Task item =>
Without including any images, set down the records below exactly.

Provided information =>
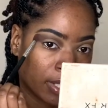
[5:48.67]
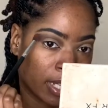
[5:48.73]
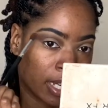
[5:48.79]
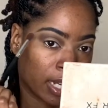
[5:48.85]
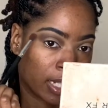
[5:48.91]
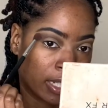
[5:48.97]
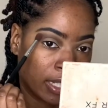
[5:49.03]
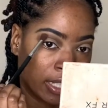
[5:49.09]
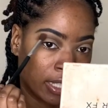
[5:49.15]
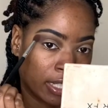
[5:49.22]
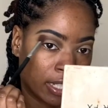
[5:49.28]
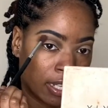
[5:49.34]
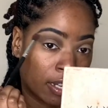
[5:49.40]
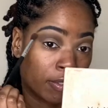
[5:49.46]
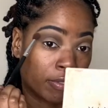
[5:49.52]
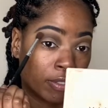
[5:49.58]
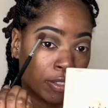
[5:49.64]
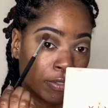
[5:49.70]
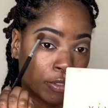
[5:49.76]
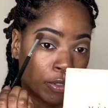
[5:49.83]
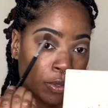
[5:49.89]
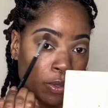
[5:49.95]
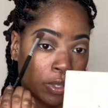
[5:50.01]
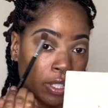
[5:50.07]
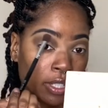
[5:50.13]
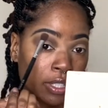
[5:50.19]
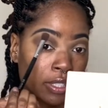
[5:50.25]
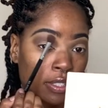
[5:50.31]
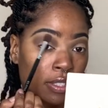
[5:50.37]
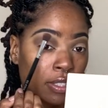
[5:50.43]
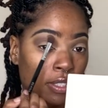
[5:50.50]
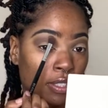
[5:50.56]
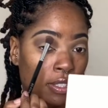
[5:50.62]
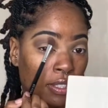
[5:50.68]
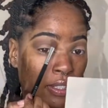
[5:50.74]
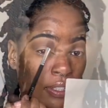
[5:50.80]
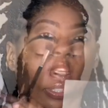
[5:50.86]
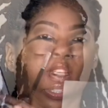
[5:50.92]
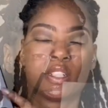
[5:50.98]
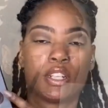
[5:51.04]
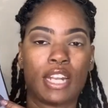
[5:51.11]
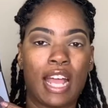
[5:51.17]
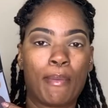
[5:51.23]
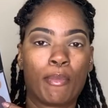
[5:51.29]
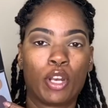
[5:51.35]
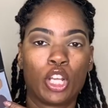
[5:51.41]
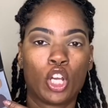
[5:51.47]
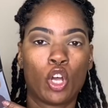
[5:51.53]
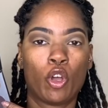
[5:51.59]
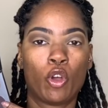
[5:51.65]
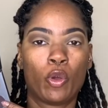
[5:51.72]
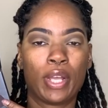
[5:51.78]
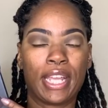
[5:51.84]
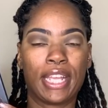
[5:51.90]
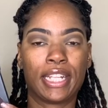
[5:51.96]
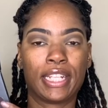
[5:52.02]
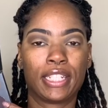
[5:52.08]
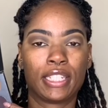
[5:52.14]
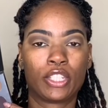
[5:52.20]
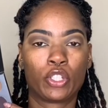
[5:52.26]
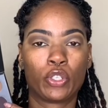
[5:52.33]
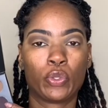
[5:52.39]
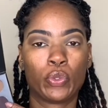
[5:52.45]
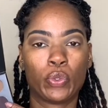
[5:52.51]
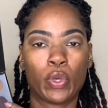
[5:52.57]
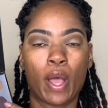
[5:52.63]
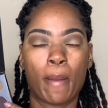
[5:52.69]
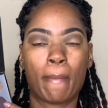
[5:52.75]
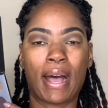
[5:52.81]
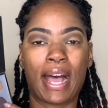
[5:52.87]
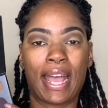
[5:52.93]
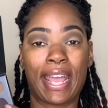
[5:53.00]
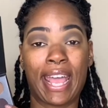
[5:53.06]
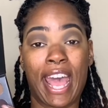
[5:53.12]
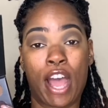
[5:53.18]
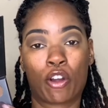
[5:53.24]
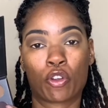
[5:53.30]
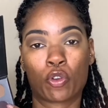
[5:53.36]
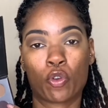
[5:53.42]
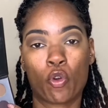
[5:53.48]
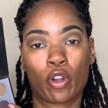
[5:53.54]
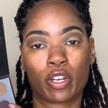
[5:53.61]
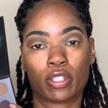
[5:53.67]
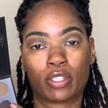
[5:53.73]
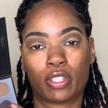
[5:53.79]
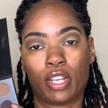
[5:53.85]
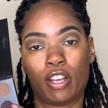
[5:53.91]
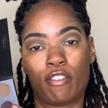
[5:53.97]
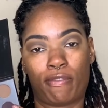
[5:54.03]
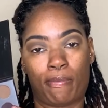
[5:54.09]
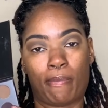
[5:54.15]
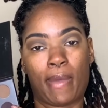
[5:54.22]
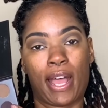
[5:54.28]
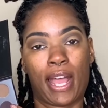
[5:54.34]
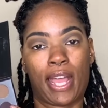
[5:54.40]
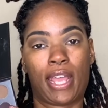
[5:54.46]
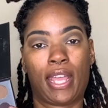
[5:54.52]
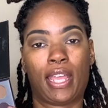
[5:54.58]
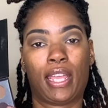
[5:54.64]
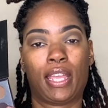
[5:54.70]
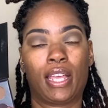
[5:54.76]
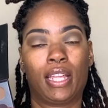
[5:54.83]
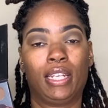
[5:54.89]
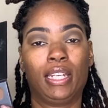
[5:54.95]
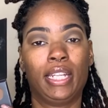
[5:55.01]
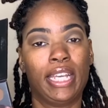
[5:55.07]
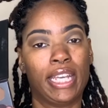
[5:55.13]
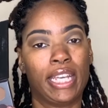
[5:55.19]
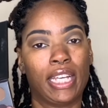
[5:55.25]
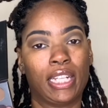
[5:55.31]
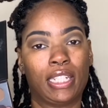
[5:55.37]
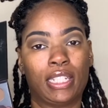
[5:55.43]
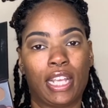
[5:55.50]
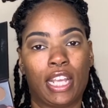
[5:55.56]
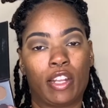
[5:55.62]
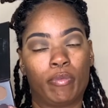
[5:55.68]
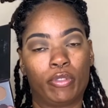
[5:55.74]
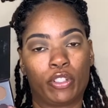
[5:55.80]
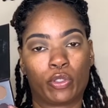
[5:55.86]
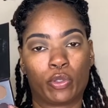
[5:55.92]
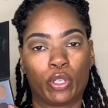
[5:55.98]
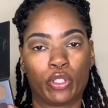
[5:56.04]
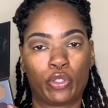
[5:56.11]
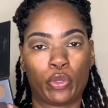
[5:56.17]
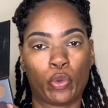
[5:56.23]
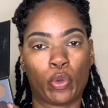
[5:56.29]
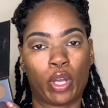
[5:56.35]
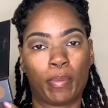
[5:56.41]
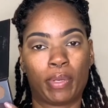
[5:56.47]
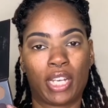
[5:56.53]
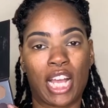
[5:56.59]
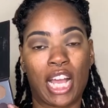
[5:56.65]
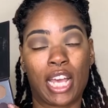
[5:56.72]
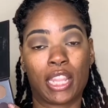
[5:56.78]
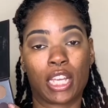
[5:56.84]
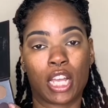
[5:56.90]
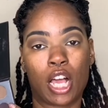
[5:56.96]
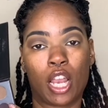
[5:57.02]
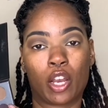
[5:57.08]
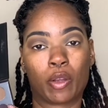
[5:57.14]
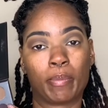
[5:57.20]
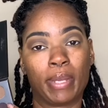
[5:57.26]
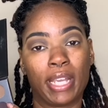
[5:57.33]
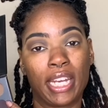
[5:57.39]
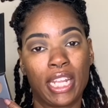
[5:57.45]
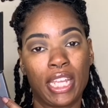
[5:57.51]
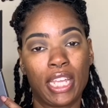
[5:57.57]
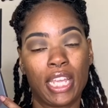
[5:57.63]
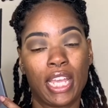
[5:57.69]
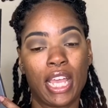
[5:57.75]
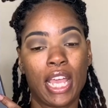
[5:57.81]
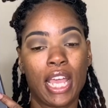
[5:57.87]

I cleaned it off, of course. So now I'm gonna go into my outer corners of my lids and I'm just going to apply the color Benny.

Exercise output =>
[5:48.67]
[5:48.73]
[5:48.79]
[5:48.85]
[5:48.91]
[5:48.97]
[5:49.03]
[5:49.09]
[5:49.15]
[5:49.22]
[5:49.28]
[5:49.34]
[5:49.40]
[5:49.46]
[5:49.52]
[5:49.58]
[5:49.64]
[5:49.70]
[5:49.76]
[5:49.83]
[5:49.89]
[5:49.95]
[5:50.01]
[5:50.07]
[5:50.13]
[5:50.19]
[5:50.25]
[5:50.31]
[5:50.37]
[5:50.43]
[5:50.50]
[5:50.56]
[5:50.62]
[5:50.68]
[5:50.74]
[5:50.80]
[5:50.86]
[5:50.92]
[5:50.98]
[5:51.04]
[5:51.11]
[5:51.17]
[5:51.23]
[5:51.29]
[5:51.35]
[5:51.41]
[5:51.47]
[5:51.53]
[5:51.59]
[5:51.65]
[5:51.72]
[5:51.78]
[5:51.84]
[5:51.90]
[5:51.96]
[5:52.02]
[5:52.08]
[5:52.14]
[5:52.20]
[5:52.26]
[5:52.33]
[5:52.39]
[5:52.45]
[5:52.51]
[5:52.57]
[5:52.63]
[5:52.69]
[5:52.75]
[5:52.81]
[5:52.87]
[5:52.93]
[5:53.00]
[5:53.06]
[5:53.12]
[5:53.18]
[5:53.24]
[5:53.30]
[5:53.36]
[5:53.42]
[5:53.48]
[5:53.54]
[5:53.61]
[5:53.67]
[5:53.73]
[5:53.79]
[5:53.85]
[5:53.91]
[5:53.97]
[5:54.03]
[5:54.09]
[5:54.15]
[5:54.22]
[5:54.28]
[5:54.34]
[5:54.40]
[5:54.46]
[5:54.52]
[5:54.58]
[5:54.64]
[5:54.70]
[5:54.76]
[5:54.83]
[5:54.89]
[5:54.95]
[5:55.01]
[5:55.07]
[5:55.13]
[5:55.19]
[5:55.25]
[5:55.31]
[5:55.37]
[5:55.43]
[5:55.50]
[5:55.56]
[5:55.62]
[5:55.68]
[5:55.74]
[5:55.80]
[5:55.86]
[5:55.92]
[5:55.98]
[5:56.04]
[5:56.11]
[5:56.17]
[5:56.23]
[5:56.29]
[5:56.35]
[5:56.41]
[5:56.47]
[5:56.53]
[5:56.59]
[5:56.65]
[5:56.72]
[5:56.78]
[5:56.84]
[5:56.90]
[5:56.96]
[5:57.02]
[5:57.08]
[5:57.14]
[5:57.20]
[5:57.26]
[5:57.33]
[5:57.39]
[5:57.45]
[5:57.51]
[5:57.57]
[5:57.63]
[5:57.69]
[5:57.75]
[5:57.81]
[5:57.87]

I cleaned it off, of course. So now I'm gonna go into my outer corners of my lids and I'm just going to apply the color Benny.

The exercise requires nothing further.